--- START ---

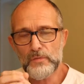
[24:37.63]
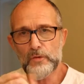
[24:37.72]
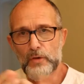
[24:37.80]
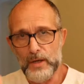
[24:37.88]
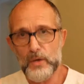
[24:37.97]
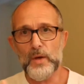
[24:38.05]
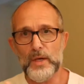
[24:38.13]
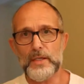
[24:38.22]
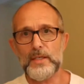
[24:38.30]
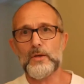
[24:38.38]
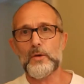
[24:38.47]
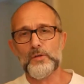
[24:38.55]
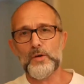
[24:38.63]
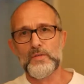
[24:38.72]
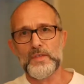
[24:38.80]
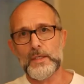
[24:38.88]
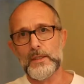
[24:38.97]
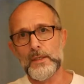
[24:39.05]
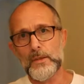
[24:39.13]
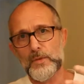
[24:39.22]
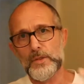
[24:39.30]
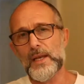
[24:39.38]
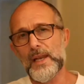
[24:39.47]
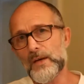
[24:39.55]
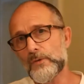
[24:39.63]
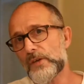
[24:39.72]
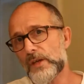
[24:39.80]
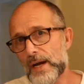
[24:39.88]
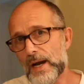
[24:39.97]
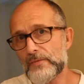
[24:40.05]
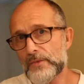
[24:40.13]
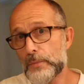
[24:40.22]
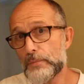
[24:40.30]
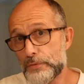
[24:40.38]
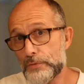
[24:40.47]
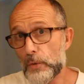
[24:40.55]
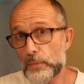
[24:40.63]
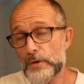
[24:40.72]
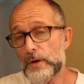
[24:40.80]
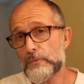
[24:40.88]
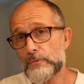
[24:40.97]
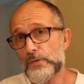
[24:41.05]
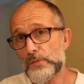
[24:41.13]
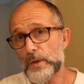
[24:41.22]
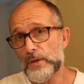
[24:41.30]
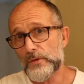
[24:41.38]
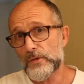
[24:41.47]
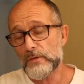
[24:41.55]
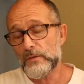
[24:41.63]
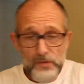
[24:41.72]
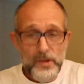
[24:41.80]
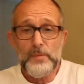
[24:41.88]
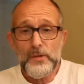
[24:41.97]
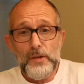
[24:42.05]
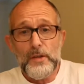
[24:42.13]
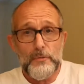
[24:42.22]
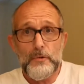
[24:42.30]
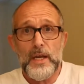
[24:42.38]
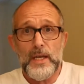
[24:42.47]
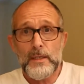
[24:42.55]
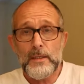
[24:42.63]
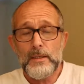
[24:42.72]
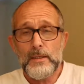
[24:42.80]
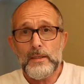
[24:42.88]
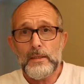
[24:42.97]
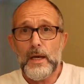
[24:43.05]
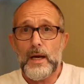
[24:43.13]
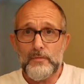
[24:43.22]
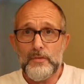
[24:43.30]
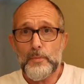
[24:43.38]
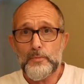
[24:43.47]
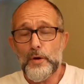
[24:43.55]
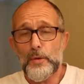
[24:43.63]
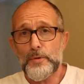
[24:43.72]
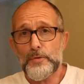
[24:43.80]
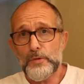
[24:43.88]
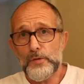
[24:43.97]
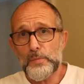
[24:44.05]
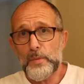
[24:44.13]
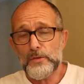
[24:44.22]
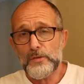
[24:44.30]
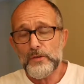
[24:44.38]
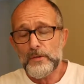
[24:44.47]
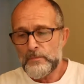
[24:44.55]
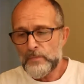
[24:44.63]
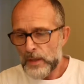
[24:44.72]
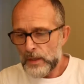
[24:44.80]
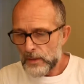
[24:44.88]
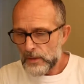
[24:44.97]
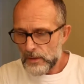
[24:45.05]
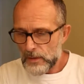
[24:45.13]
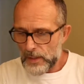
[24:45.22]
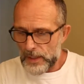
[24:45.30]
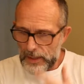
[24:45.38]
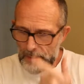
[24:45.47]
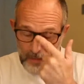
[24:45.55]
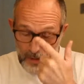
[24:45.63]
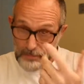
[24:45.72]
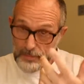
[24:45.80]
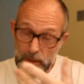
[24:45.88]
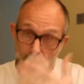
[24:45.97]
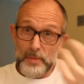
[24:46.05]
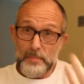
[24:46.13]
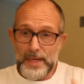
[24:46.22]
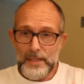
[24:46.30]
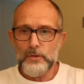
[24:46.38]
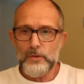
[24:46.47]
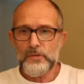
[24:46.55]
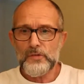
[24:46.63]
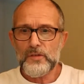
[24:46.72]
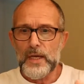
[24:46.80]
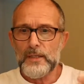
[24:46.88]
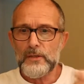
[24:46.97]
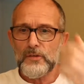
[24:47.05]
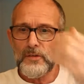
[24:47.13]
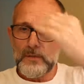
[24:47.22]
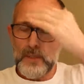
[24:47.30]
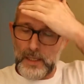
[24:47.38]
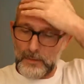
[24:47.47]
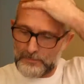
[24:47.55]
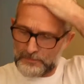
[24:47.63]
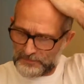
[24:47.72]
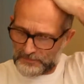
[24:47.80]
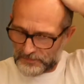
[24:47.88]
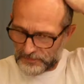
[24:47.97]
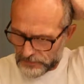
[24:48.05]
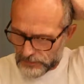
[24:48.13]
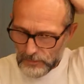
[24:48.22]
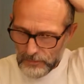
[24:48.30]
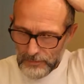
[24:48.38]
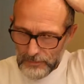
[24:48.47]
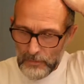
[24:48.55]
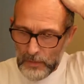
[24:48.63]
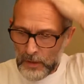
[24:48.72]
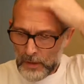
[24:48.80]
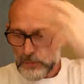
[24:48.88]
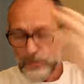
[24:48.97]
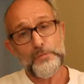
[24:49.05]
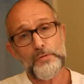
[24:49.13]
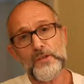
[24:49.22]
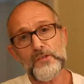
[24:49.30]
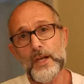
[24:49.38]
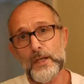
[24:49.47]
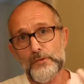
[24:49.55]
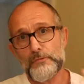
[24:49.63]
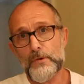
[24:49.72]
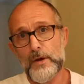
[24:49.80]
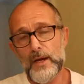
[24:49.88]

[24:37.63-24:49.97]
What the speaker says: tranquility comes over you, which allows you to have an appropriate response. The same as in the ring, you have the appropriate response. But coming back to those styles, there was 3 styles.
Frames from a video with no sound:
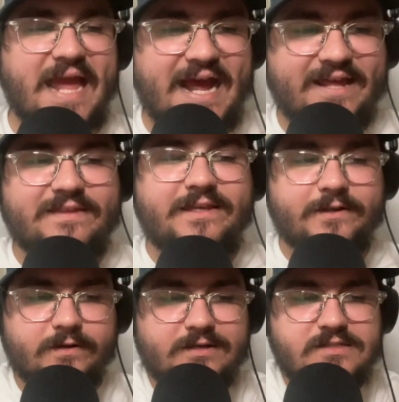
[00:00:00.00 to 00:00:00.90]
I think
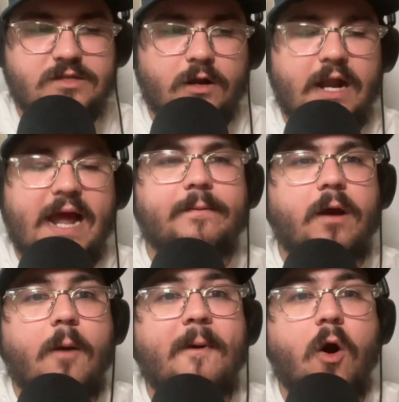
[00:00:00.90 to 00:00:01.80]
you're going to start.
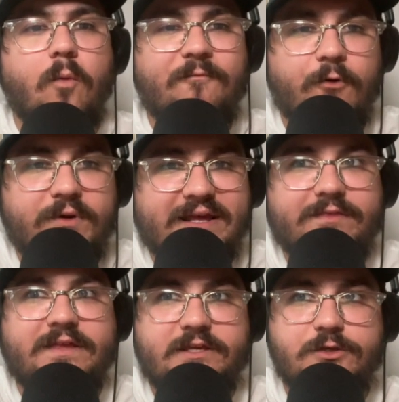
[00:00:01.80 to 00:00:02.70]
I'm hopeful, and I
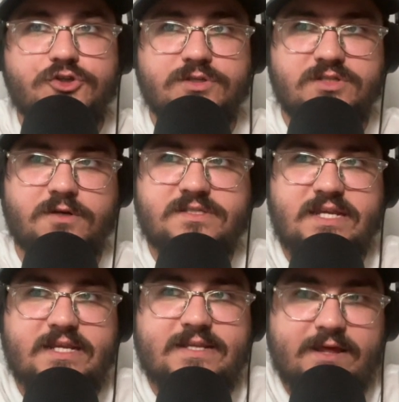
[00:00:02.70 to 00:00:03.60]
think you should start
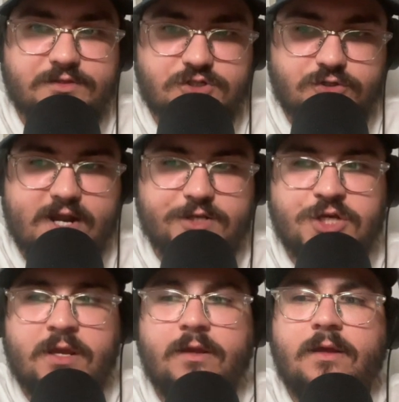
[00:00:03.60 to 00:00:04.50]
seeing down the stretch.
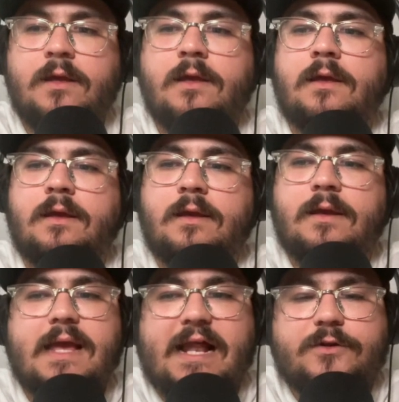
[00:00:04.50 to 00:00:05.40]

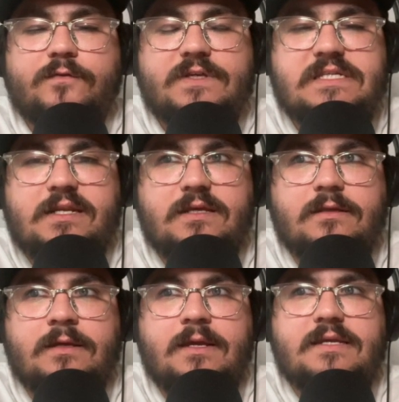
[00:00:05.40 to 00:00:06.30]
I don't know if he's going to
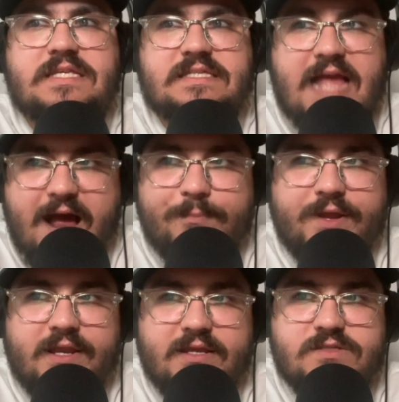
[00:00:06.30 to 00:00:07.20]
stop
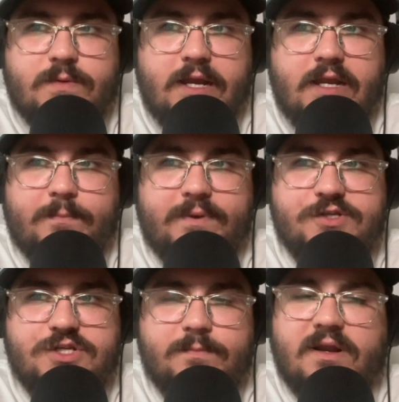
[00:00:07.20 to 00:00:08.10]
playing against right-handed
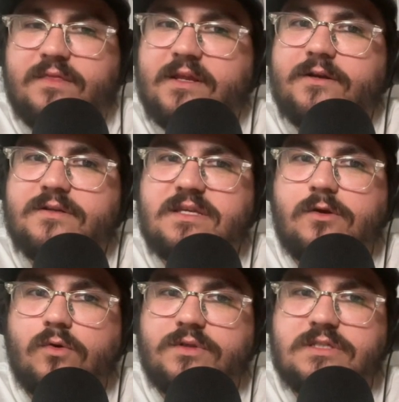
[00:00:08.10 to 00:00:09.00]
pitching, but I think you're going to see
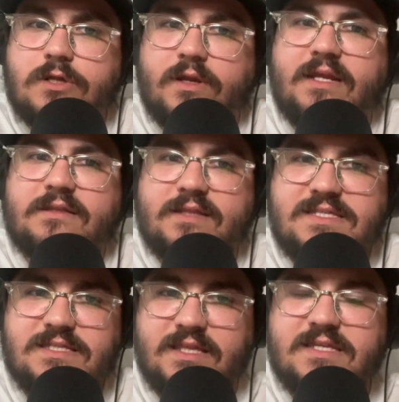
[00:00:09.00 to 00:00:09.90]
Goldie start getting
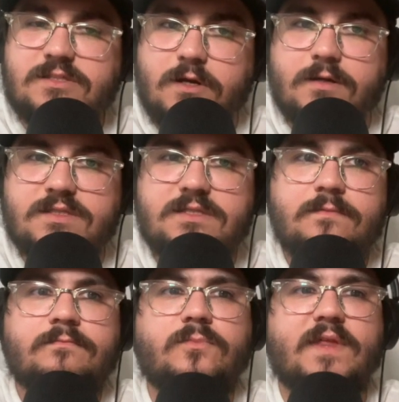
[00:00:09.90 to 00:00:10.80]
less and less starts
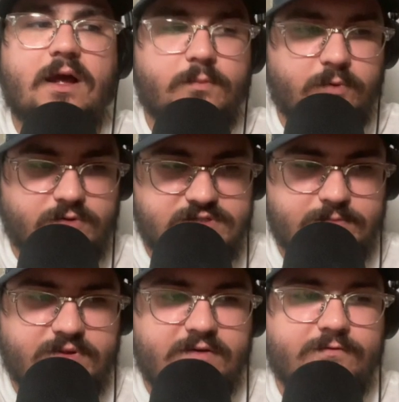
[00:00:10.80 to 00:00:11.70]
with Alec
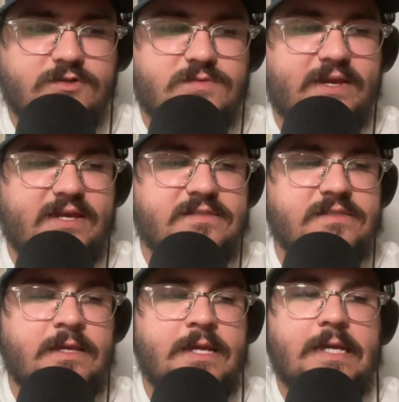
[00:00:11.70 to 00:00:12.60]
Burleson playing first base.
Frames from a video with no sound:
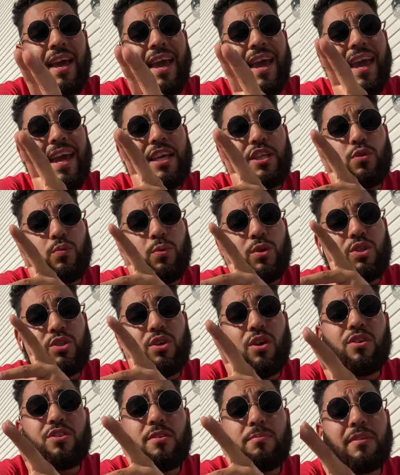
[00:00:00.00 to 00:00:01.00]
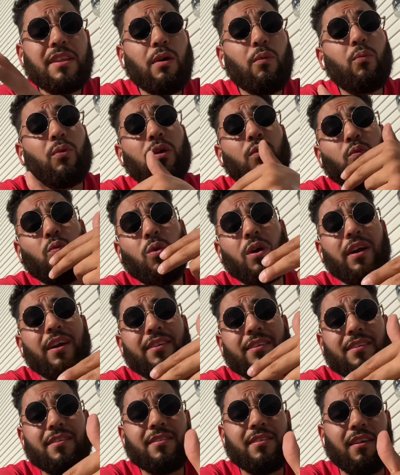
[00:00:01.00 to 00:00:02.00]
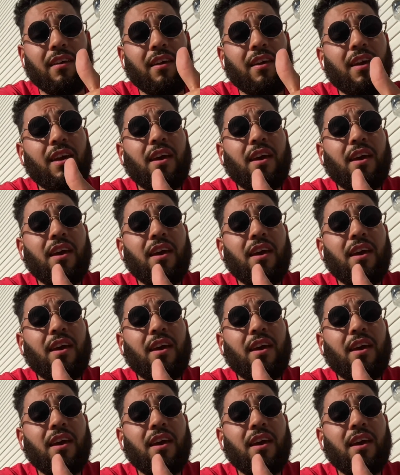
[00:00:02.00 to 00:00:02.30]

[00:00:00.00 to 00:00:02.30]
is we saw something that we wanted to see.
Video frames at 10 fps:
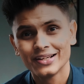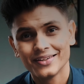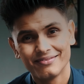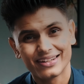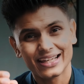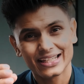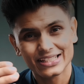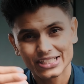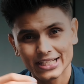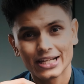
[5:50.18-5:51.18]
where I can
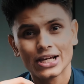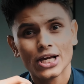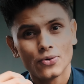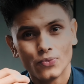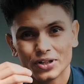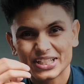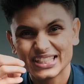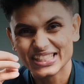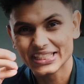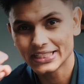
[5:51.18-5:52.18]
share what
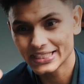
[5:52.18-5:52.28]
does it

--- END ---

* Problem to work on
I'd like every record above written out again exactly, without the pictures.

* Your response
[24:37.63]
[24:37.72]
[24:37.80]
[24:37.88]
[24:37.97]
[24:38.05]
[24:38.13]
[24:38.22]
[24:38.30]
[24:38.38]
[24:38.47]
[24:38.55]
[24:38.63]
[24:38.72]
[24:38.80]
[24:38.88]
[24:38.97]
[24:39.05]
[24:39.13]
[24:39.22]
[24:39.30]
[24:39.38]
[24:39.47]
[24:39.55]
[24:39.63]
[24:39.72]
[24:39.80]
[24:39.88]
[24:39.97]
[24:40.05]
[24:40.13]
[24:40.22]
[24:40.30]
[24:40.38]
[24:40.47]
[24:40.55]
[24:40.63]
[24:40.72]
[24:40.80]
[24:40.88]
[24:40.97]
[24:41.05]
[24:41.13]
[24:41.22]
[24:41.30]
[24:41.38]
[24:41.47]
[24:41.55]
[24:41.63]
[24:41.72]
[24:41.80]
[24:41.88]
[24:41.97]
[24:42.05]
[24:42.13]
[24:42.22]
[24:42.30]
[24:42.38]
[24:42.47]
[24:42.55]
[24:42.63]
[24:42.72]
[24:42.80]
[24:42.88]
[24:42.97]
[24:43.05]
[24:43.13]
[24:43.22]
[24:43.30]
[24:43.38]
[24:43.47]
[24:43.55]
[24:43.63]
[24:43.72]
[24:43.80]
[24:43.88]
[24:43.97]
[24:44.05]
[24:44.13]
[24:44.22]
[24:44.30]
[24:44.38]
[24:44.47]
[24:44.55]
[24:44.63]
[24:44.72]
[24:44.80]
[24:44.88]
[24:44.97]
[24:45.05]
[24:45.13]
[24:45.22]
[24:45.30]
[24:45.38]
[24:45.47]
[24:45.55]
[24:45.63]
[24:45.72]
[24:45.80]
[24:45.88]
[24:45.97]
[24:46.05]
[24:46.13]
[24:46.22]
[24:46.30]
[24:46.38]
[24:46.47]
[24:46.55]
[24:46.63]
[24:46.72]
[24:46.80]
[24:46.88]
[24:46.97]
[24:47.05]
[24:47.13]
[24:47.22]
[24:47.30]
[24:47.38]
[24:47.47]
[24:47.55]
[24:47.63]
[24:47.72]
[24:47.80]
[24:47.88]
[24:47.97]
[24:48.05]
[24:48.13]
[24:48.22]
[24:48.30]
[24:48.38]
[24:48.47]
[24:48.55]
[24:48.63]
[24:48.72]
[24:48.80]
[24:48.88]
[24:48.97]
[24:49.05]
[24:49.13]
[24:49.22]
[24:49.30]
[24:49.38]
[24:49.47]
[24:49.55]
[24:49.63]
[24:49.72]
[24:49.80]
[24:49.88]

[24:37.63-24:49.97]
What the speaker says: tranquility comes over you, which allows you to have an appropriate response. The same as in the ring, you have the appropriate response. But coming back to those styles, there was 3 styles.
Frames from a video with no sound:
[00:00:00.00 to 00:00:00.90]
I think
[00:00:00.90 to 00:00:01.80]
you're going to start.
[00:00:01.80 to 00:00:02.70]
I'm hopeful, and I
[00:00:02.70 to 00:00:03.60]
think you should start
[00:00:03.60 to 00:00:04.50]
seeing down the stretch.
[00:00:04.50 to 00:00:05.40]

[00:00:05.40 to 00:00:06.30]
I don't know if he's going to
[00:00:06.30 to 00:00:07.20]
stop
[00:00:07.20 to 00:00:08.10]
playing against right-handed
[00:00:08.10 to 00:00:09.00]
pitching, but I think you're going to see
[00:00:09.00 to 00:00:09.90]
Goldie start getting
[00:00:09.90 to 00:00:10.80]
less and less starts
[00:00:10.80 to 00:00:11.70]
with Alec
[00:00:11.70 to 00:00:12.60]
Burleson playing first base.
Frames from a video with no sound:
[00:00:00.00 to 00:00:01.00]
[00:00:01.00 to 00:00:02.00]
[00:00:02.00 to 00:00:02.30]

[00:00:00.00 to 00:00:02.30]
is we saw something that we wanted to see.
Video frames at 10 fps:
[5:50.18-5:51.18]
where I can
[5:51.18-5:52.18]
share what
[5:52.18-5:52.28]
does it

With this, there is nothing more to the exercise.